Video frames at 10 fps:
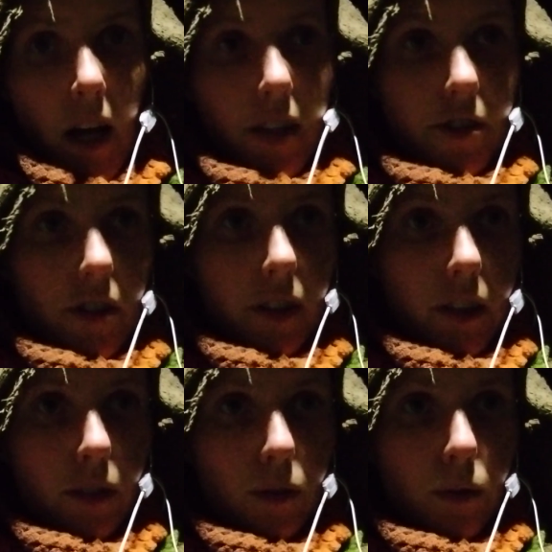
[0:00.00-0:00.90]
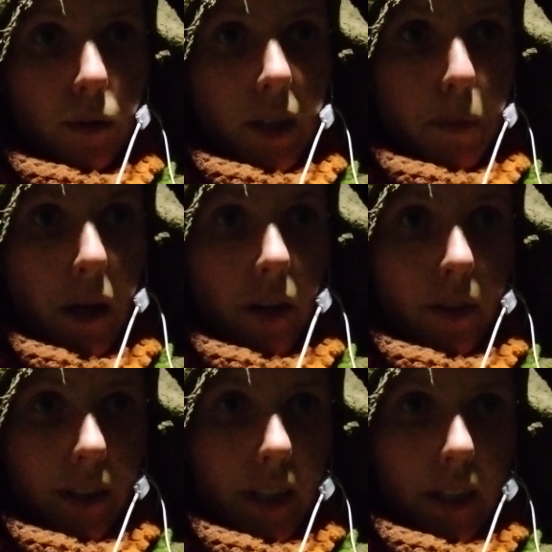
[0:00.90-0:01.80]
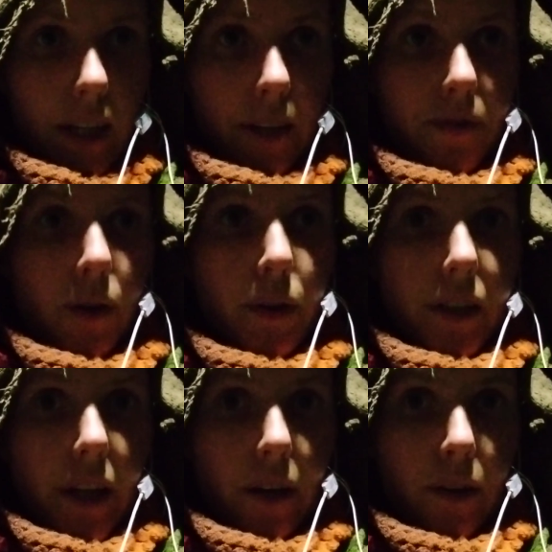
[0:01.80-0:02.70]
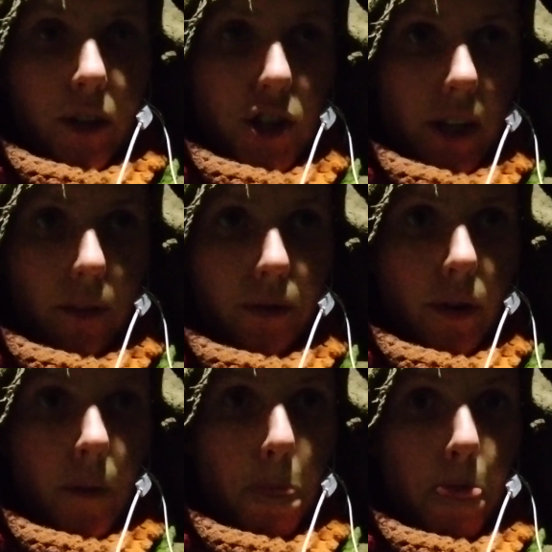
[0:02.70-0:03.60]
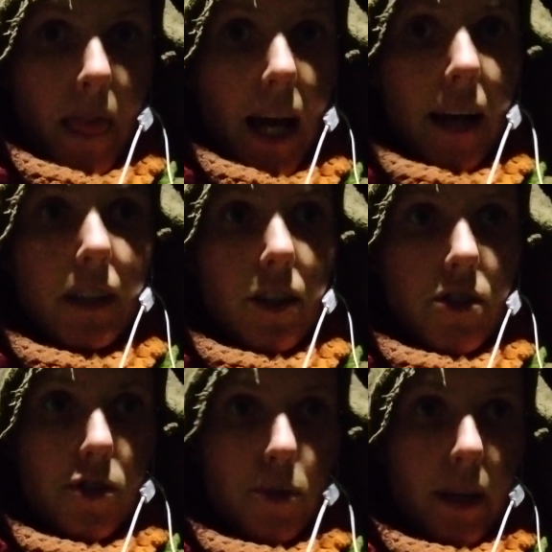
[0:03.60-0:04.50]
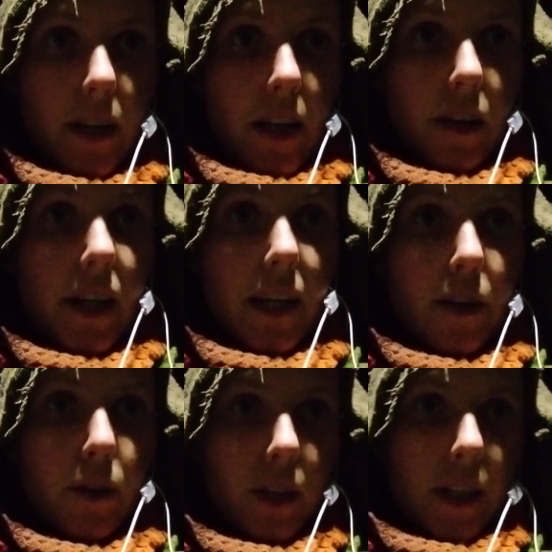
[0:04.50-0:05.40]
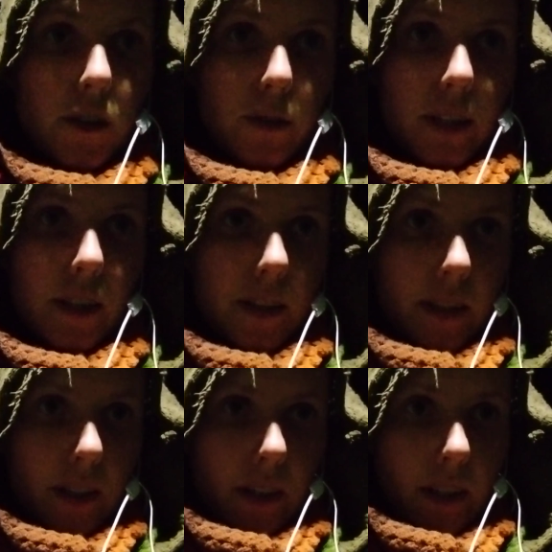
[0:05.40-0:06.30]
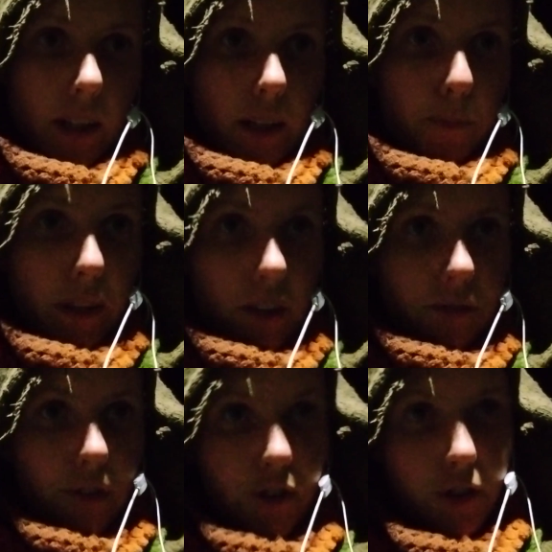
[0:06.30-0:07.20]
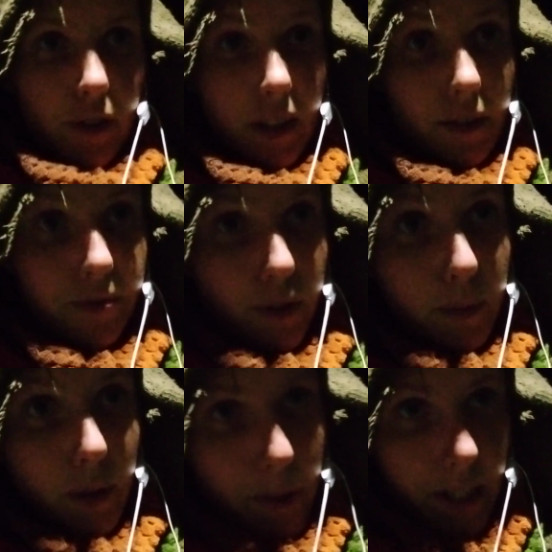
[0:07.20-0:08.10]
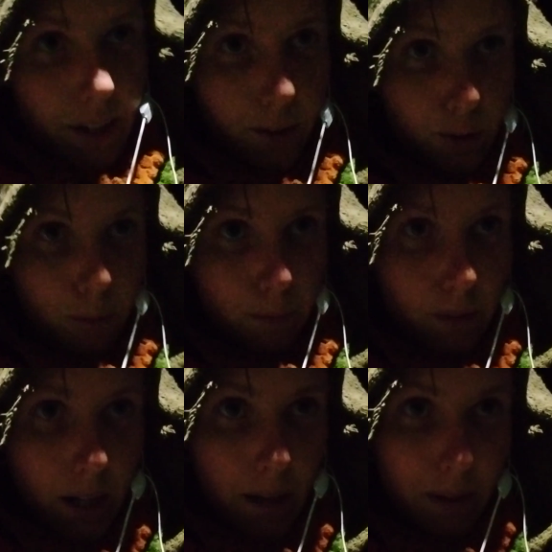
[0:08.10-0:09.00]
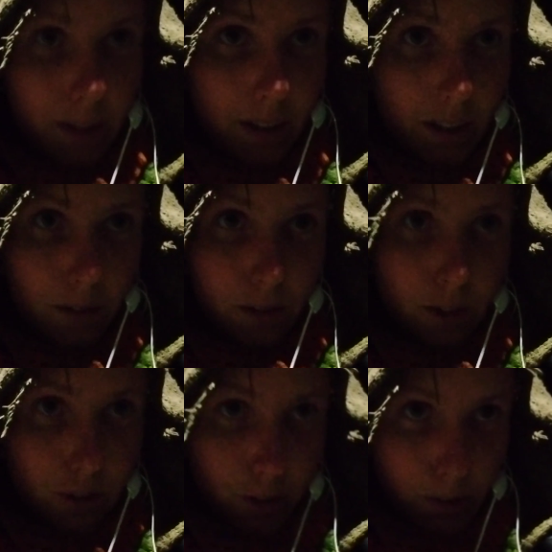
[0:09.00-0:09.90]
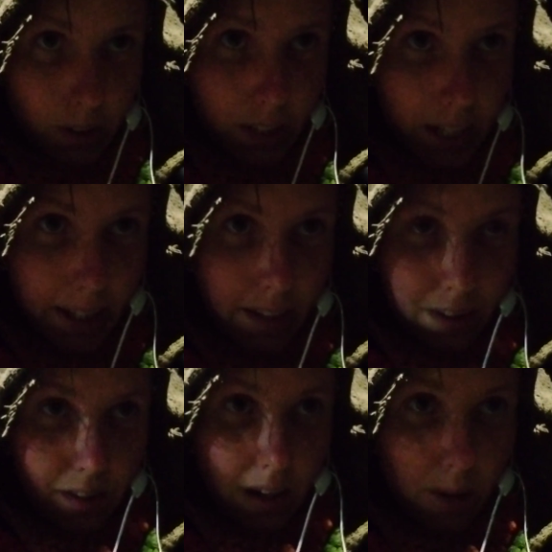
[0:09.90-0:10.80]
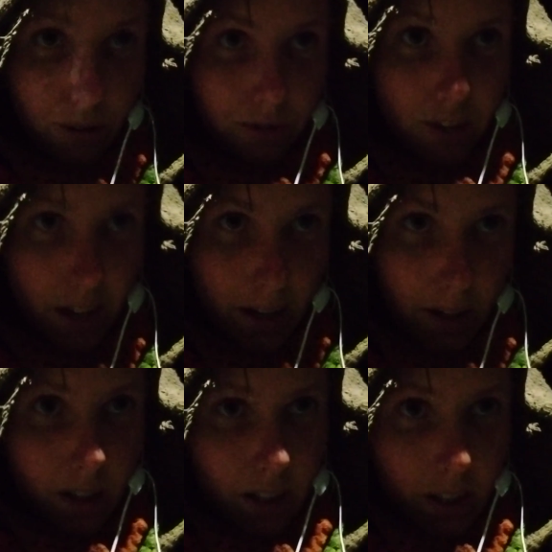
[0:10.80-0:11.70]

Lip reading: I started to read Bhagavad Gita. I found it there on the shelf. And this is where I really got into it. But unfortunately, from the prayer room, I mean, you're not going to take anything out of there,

*Your goal*:
Please transcribe exactly the lines from the one containing "[0:00.90-0:01.80]" through the final line of the data, including both, and nothing else. Pictures are to be left out.

*Response below*:
[0:00.90-0:01.80]
[0:01.80-0:02.70]
[0:02.70-0:03.60]
[0:03.60-0:04.50]
[0:04.50-0:05.40]
[0:05.40-0:06.30]
[0:06.30-0:07.20]
[0:07.20-0:08.10]
[0:08.10-0:09.00]
[0:09.00-0:09.90]
[0:09.90-0:10.80]
[0:10.80-0:11.70]

Lip reading: I started to read Bhagavad Gita. I found it there on the shelf. And this is where I really got into it. But unfortunately, from the prayer room, I mean, you're not going to take anything out of there,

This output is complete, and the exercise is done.